Como narrava Walter Abrão, "Ele" |
São palavras breves,
que tentam fazer justiça ao que ele representou ao longo da minha vida. Nos
últimos anos, esteve muito ausente de meus pensamentos, no alto de
um panteão esquecido e pouco frequentado. Creio que ele mesmo optou pelo
silêncio, pelo distanciamento da mídia, de modo que sua vejo-o realizando serenamente uma passagem, de um lugar para outro, com
a discrição que sempre o marcou. Minha lembrança, digo melhor, minha homenagem, se remete aos anos 1960, não ao início de sua carreira ou ao final, mas os anos intermediários, quando meu pai, apreciador do bom
futebol, gostava de me levar aos estádios para ver não apenas o seu São Paulo,
mas um bom clássico.
Foi desse modo que conheci e visitei por muitas vezes o Morumbi, o Pacaembu, o Parque Antártica, para ver um jogo do Santos contra algum outro grande. Meu pai fazia parte do ritual que se reproduzia a cada fim de semana. Havia aí uma conjunção maravilhosa: ir em sua companhia e desvelar por minha conta os segredos do uniforme branco que recobria aqueles artistas, mas principalmente os magos negros como o carvão, Coutinho, Dorval, ele, Lima, Mengálvio,
Edu... A uns pude ver mais que a outros, a agilidade inata com a bola, as manobras exuberantes em campo, os gols maravilhosos eram a pedra de toque para minhas narrativas do dia seguinte, na escola.
Mas tudo acontecia de modo simultâneo: na época do tabu contra o Corinthians, acompanhei muitos jogos pelo radinho de pilha, imaginando os lances narrados por Fiori Gigliotti. Recordo-me de uma noite em especial, quando seu gol decisivo impediu a derrota, e aquilo me bastou, adormeci como uma criança feliz, tocada pela façanha do ídolo. Nos domingos, normalmente a cobertura esportiva acompanhava os grandes times da capital, mas durante as transmissões, era comum o locutor destacado para a Vila Belmiro abrir seu microfone repentinamente, tendo ao fundo o alarido da torcida e os rojões explodindo. Era magnífico, já sabíamos que tinha sido um gol do time alvinegro. Em seguida, vinha a descrição do gol, ainda sob o júbilo do público, muitos deles feitos pelo genial número 10.
Submetia-me por igual à sucessão de
registros dos vídeo-tapes, onde se capturava para a posteridade a elegância de sua magia ao driblar os adversários. Foram estas cenas, ouvidas pelo rádio ou assistidas ao vivo ou pela TV, que iluminaram minha infância e adolescência. Havia uma tal grandeza naquelas camisas brancas de pele negra, que os corpos mortais tornavam-se sagrados, transformados em super-heróis, capazes de encantar o meu imaginário com jogadas ainda mais espetaculares, concedendo-me a partilha do néctar de cada conquista, ou mesmo do fel de cada derrota.

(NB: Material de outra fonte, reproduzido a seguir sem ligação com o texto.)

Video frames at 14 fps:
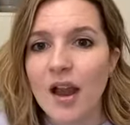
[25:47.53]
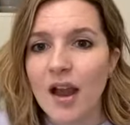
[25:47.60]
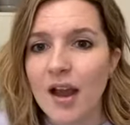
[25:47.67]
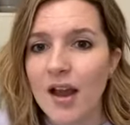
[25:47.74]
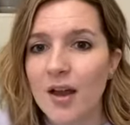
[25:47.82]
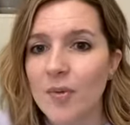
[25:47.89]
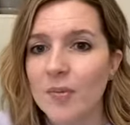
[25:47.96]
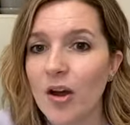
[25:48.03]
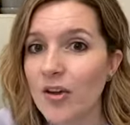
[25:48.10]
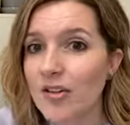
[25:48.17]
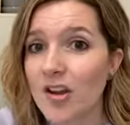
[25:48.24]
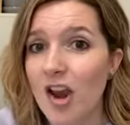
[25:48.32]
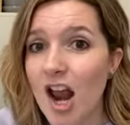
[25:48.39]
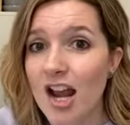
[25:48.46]
Are
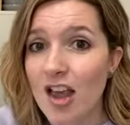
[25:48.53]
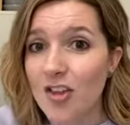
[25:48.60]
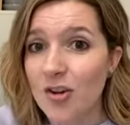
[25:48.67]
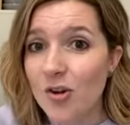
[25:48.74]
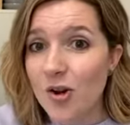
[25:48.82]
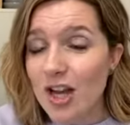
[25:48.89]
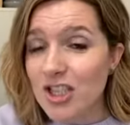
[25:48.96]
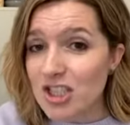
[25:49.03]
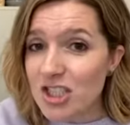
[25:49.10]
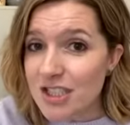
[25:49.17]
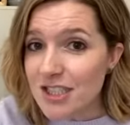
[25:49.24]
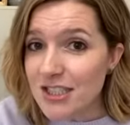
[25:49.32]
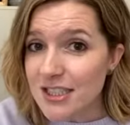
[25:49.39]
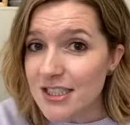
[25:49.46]
there any other
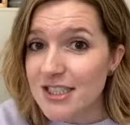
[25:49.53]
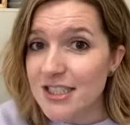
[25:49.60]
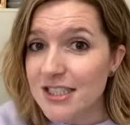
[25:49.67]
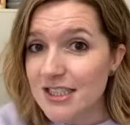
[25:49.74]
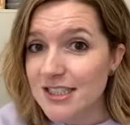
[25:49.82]
questions?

Antes de Disney, de Julio Verne ou do Nacional Kid, foi ele (com os demais magos do time) quem me inebriou com seus movimentos e me fez descobrir da forma mais prazerosa o quão era, para um garoto, deixar-se levar pelo magnetismo da criatividade sem fim. Ao testemunhar sua exuberância com a bola, eu alcançava uma espécie de felicidade juvenil que em sua duração, era capaz de camuflar as tristezas do cotidiano. Essa alegria ambígua do espírito me permitiu aos poucos compreender e distinguir o mundo como um lugar complexo, erigido entre as quimeras da imaginação e os desenganos da realidade cotidiana.